Bonjour Thomas. Fin février début mars sortent deux ouvrages, le recueil « This is not America » (ActuSF « Les Trois Souhaits ») et ton nouveau roman « La maison aux fenêtres de papier » (Gallimard « Folio SF »). Si j'ai bien compté ce sont tes quinzième et seizième ouvrages depuis 2000 (« Sympathies for the devil ») . Que t'ont apporté les années dans ton travail d'écrivain ? 

Bonne question. On apprend des choses, on en perd d'autres. En ce qui me concerne, ça n'a jamais été aussi dur d'écrire que ces deux dernières années ; j'ai perdu en spontanéité, en hargne. J'ai gagné en technique, mais la technique ne fait pas tout et elle est plutôt traîtresse. Je me souviens de l'époque où je pouvais écrire une novella de quatre-vingt feuillets en trois jours, maintenant je suis aux anges quand j'écris dix feuillets dans une journée de travail, je suis content quand je n'en écris que cinq et j'accepte, non sans une grimace, qu'une journée de travail ne puisse donner que quelques phrases utilisables ou un bout de dialogue.
« Lumière Noire », la novella que j'ai écrite pour l'anthologie de Serge Lehman « Retour sur l'horizon » m'a demandé plus de travail que la plupart des romans que j'ai publiés (à part « Le Trône d'ébène » ou justement « La Maison aux fenêtres de papier »), je n'ai quasiment écrit que cette novella en 2008. C'est décevant de ne plus arriver à « jaillir », mais je crois qu'il faut l'accepter. Et comprendre que si on ne « jaillit » plus, c'est parce que nos centres d'intérêt se sont déplacés.

Cette difficulté ne s'explique-t-elle pas aussi parce tu as exploré beaucoup de continents (l'Afrique avec l'histoire de Chaka Zoulou, l'Asie avec « La voie du Sabre », « L'homme qui voulait tuer l'empereur », « La cité des crânes », « L'école des assassins »,  l'Europe avec « L'instinct de l'équarrisseur »), d'époques (le XVIIe, 1888, 1963, le futur proche, 2023) et de genres (fantasy, anticipation, steampunk) ? Verra-ton un jour Thomas Day faire du space op', de la hard-science, de la dark fantasy, de l'horreur... ? N'est-ce pas aussi difficile de mettre la barre un peu plus haut, à chaque fois ?

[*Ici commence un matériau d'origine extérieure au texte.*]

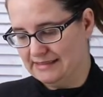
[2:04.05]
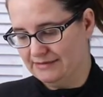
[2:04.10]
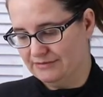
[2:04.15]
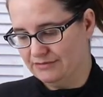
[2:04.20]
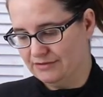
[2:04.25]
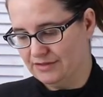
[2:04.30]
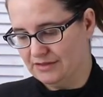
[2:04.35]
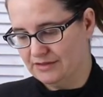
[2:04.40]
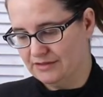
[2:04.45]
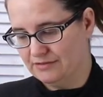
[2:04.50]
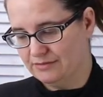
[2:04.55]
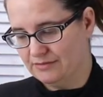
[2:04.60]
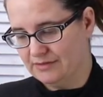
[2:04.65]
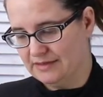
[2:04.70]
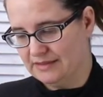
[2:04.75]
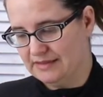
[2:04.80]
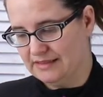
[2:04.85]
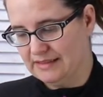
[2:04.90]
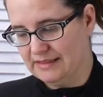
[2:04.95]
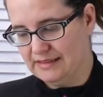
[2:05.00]
I forgot to
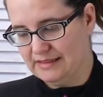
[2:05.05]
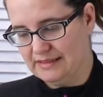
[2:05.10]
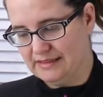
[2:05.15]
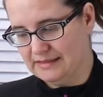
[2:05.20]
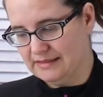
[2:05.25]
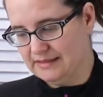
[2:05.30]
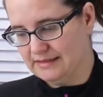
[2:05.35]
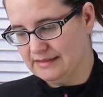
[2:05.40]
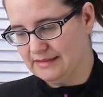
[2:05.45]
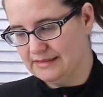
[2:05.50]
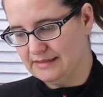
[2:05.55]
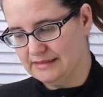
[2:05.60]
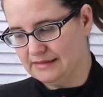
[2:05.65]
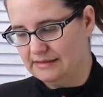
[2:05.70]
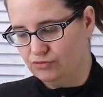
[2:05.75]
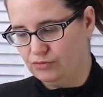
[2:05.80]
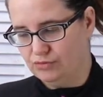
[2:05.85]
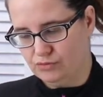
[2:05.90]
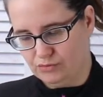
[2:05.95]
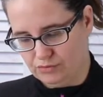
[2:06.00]
read that.
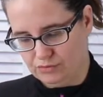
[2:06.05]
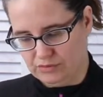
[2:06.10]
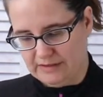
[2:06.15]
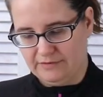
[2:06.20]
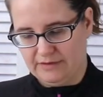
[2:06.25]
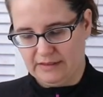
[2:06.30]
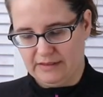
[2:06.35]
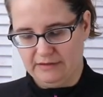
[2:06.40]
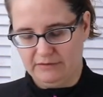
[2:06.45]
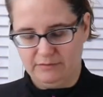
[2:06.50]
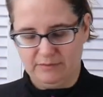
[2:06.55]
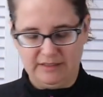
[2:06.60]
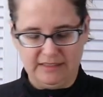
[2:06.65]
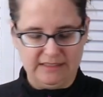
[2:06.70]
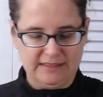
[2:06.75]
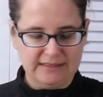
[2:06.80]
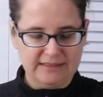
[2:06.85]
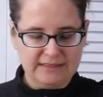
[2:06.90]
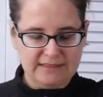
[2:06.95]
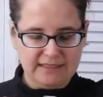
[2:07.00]
Five
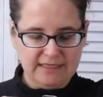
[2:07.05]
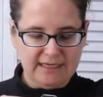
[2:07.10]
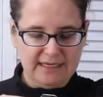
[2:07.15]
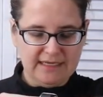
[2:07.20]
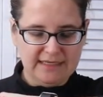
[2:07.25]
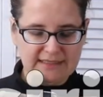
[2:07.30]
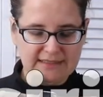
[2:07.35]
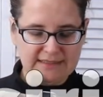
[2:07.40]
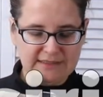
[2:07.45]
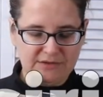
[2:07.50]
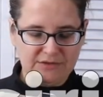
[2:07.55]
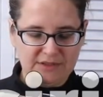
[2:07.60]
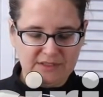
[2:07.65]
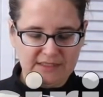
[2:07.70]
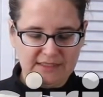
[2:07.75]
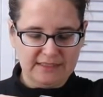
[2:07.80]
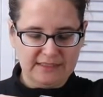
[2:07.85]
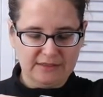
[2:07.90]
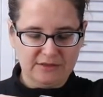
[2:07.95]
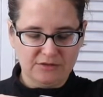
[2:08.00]
minutes. Hey,
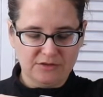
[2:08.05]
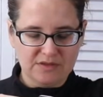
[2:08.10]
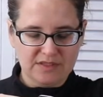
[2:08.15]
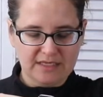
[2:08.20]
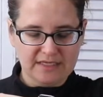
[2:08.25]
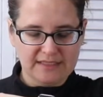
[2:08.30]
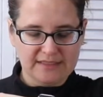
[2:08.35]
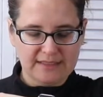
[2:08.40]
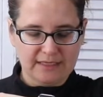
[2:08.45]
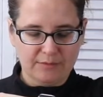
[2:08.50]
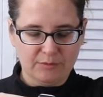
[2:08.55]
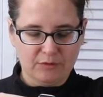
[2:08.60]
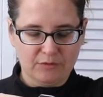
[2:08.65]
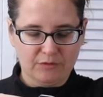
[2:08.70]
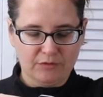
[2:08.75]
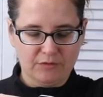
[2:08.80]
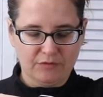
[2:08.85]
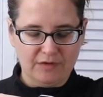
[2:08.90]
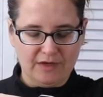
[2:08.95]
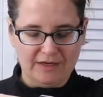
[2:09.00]
can you set a timer
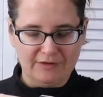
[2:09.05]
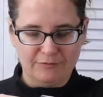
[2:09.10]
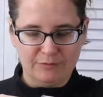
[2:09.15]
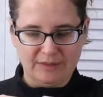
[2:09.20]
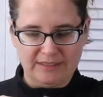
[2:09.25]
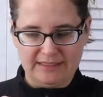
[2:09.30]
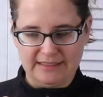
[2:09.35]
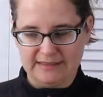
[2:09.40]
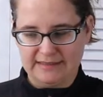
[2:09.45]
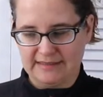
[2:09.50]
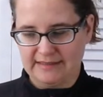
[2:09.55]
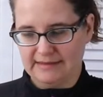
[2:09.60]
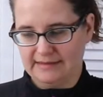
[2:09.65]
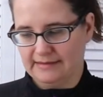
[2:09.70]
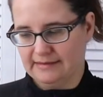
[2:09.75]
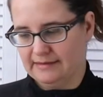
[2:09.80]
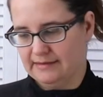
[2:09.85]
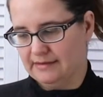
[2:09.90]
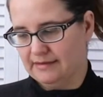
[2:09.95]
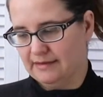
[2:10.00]
for five minutes,
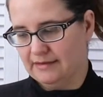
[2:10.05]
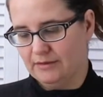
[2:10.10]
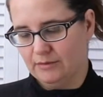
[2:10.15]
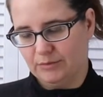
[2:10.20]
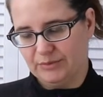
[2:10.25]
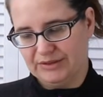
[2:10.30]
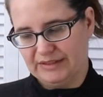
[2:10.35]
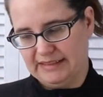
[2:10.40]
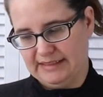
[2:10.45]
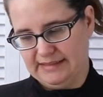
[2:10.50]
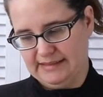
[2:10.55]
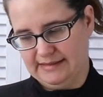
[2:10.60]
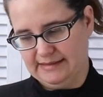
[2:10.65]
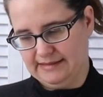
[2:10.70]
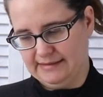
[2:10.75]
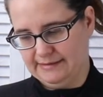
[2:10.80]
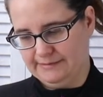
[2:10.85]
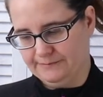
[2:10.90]
please?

Je suis bien évidemment incapable d'écrire trois lignes de hard-science. J'ai déjà écrit du space opera (nombre de mes textes appartiennent à ce genre, notamment mon court roman « Les Cinq derniers contrats de Daemone Eraser »), de l'horreur aussi (mon recueil « Stairways to hell ») ; quant à la Dark Fantasy je ne suis pas tout à fait sûr de savoir ce que c'est, sans doute le contraire de la Pink Fantasy...
Les étiquettes, les genres, tout ça ne m'intéresse pas, c'est du marketing, ça n'a rien à voir avec la littérature... J'essaye d'écrire ce que j'ai envie d'écrire. Et donner à chaque fois le meilleur de moi-même fait partie de l'équation. C'est comme ça que je fonctionne ; je  ne dis pas que je suis bon, je ne dis pas que je mets la barre plus haut à chaque fois, mais plutôt que j'ai (vraiment) fait de mon mieux.
Ça ne me pose aucun problème d'être considéré comme un « écrivain de genre » et ça m'amuse de voir qu'il est difficile de définir le genre en question.

Peux-tu nous parler de « This is not America » (à paraître le 9 mars aux éditions AtcuSF les trois souhaits) et comment est né le projet ?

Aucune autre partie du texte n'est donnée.